(What you have to do) The records that follow are to be given again exactly, with their pictures omitted.
Start of Block
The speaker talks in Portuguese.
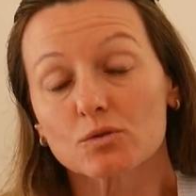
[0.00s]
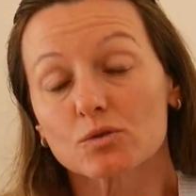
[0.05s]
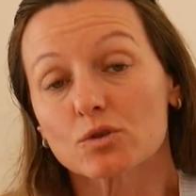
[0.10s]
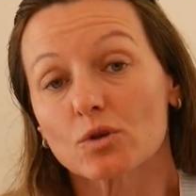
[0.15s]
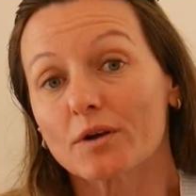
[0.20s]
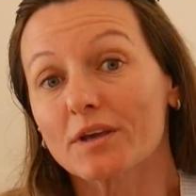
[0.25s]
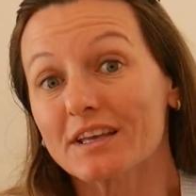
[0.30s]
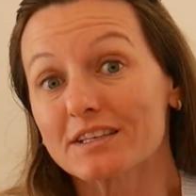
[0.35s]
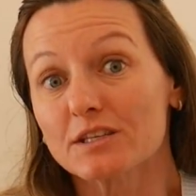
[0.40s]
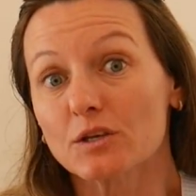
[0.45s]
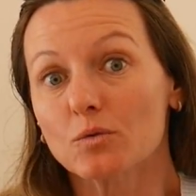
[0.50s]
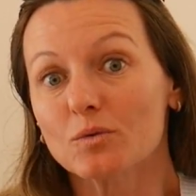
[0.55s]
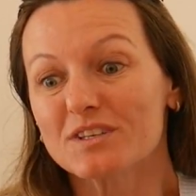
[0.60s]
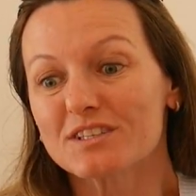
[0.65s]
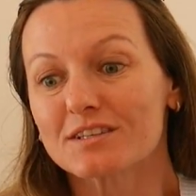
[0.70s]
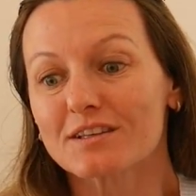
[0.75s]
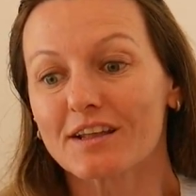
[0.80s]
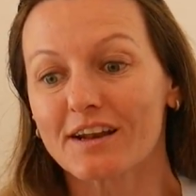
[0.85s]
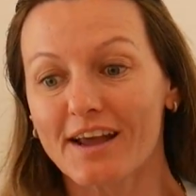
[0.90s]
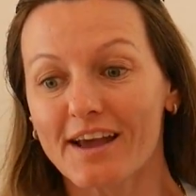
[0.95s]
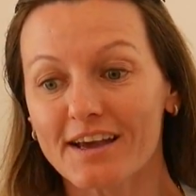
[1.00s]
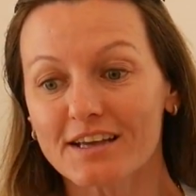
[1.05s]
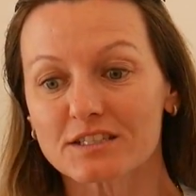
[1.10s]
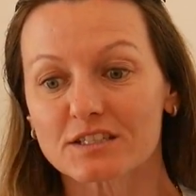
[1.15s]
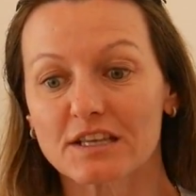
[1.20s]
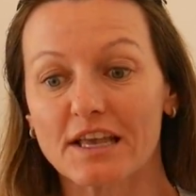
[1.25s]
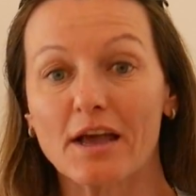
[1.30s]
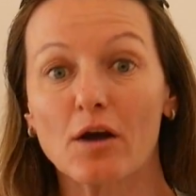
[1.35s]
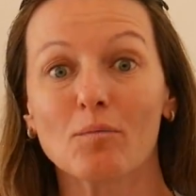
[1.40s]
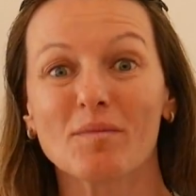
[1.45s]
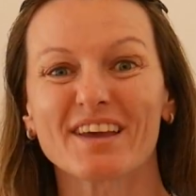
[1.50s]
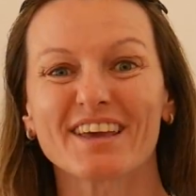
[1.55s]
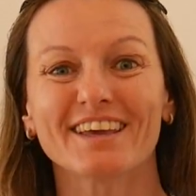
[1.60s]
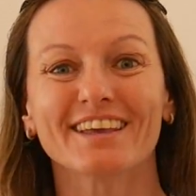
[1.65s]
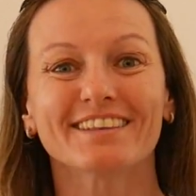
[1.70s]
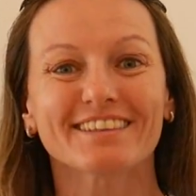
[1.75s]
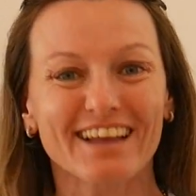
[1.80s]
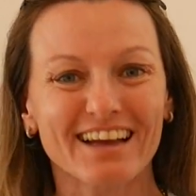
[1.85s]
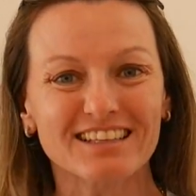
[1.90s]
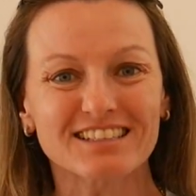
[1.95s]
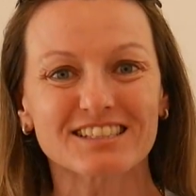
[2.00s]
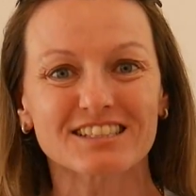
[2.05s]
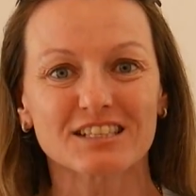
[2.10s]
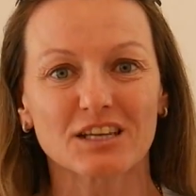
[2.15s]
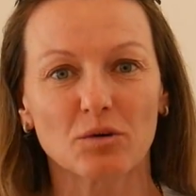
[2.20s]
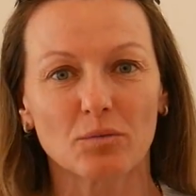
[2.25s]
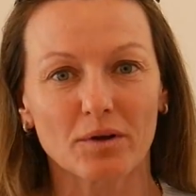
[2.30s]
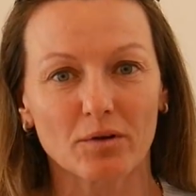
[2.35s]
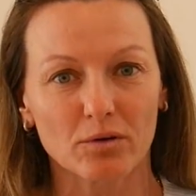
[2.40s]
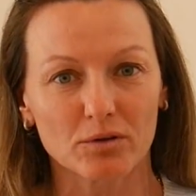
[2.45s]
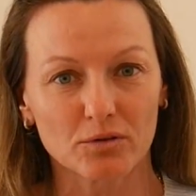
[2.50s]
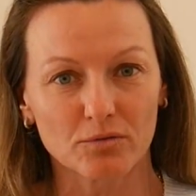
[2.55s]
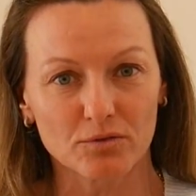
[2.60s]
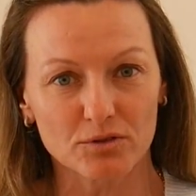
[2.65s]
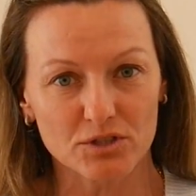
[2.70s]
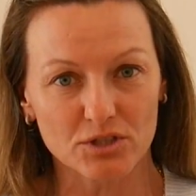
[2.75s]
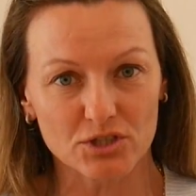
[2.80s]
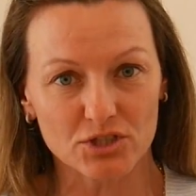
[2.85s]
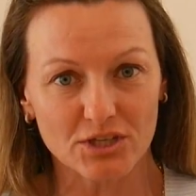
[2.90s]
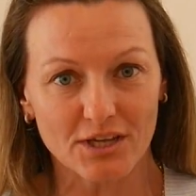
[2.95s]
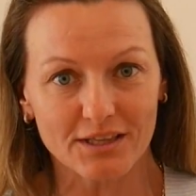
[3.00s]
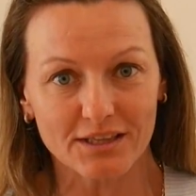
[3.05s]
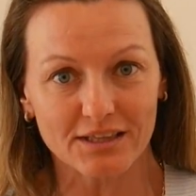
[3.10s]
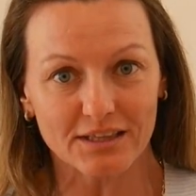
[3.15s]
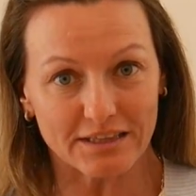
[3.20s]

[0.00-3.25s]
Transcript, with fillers: Só que assim, o estresse é uma irritação, é quando você já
End of Block
(Task output)
The speaker talks in Portuguese.
[0.00s]
[0.05s]
[0.10s]
[0.15s]
[0.20s]
[0.25s]
[0.30s]
[0.35s]
[0.40s]
[0.45s]
[0.50s]
[0.55s]
[0.60s]
[0.65s]
[0.70s]
[0.75s]
[0.80s]
[0.85s]
[0.90s]
[0.95s]
[1.00s]
[1.05s]
[1.10s]
[1.15s]
[1.20s]
[1.25s]
[1.30s]
[1.35s]
[1.40s]
[1.45s]
[1.50s]
[1.55s]
[1.60s]
[1.65s]
[1.70s]
[1.75s]
[1.80s]
[1.85s]
[1.90s]
[1.95s]
[2.00s]
[2.05s]
[2.10s]
[2.15s]
[2.20s]
[2.25s]
[2.30s]
[2.35s]
[2.40s]
[2.45s]
[2.50s]
[2.55s]
[2.60s]
[2.65s]
[2.70s]
[2.75s]
[2.80s]
[2.85s]
[2.90s]
[2.95s]
[3.00s]
[3.05s]
[3.10s]
[3.15s]
[3.20s]

[0.00-3.25s]
Transcript, with fillers: Só que assim, o estresse é uma irritação, é quando você já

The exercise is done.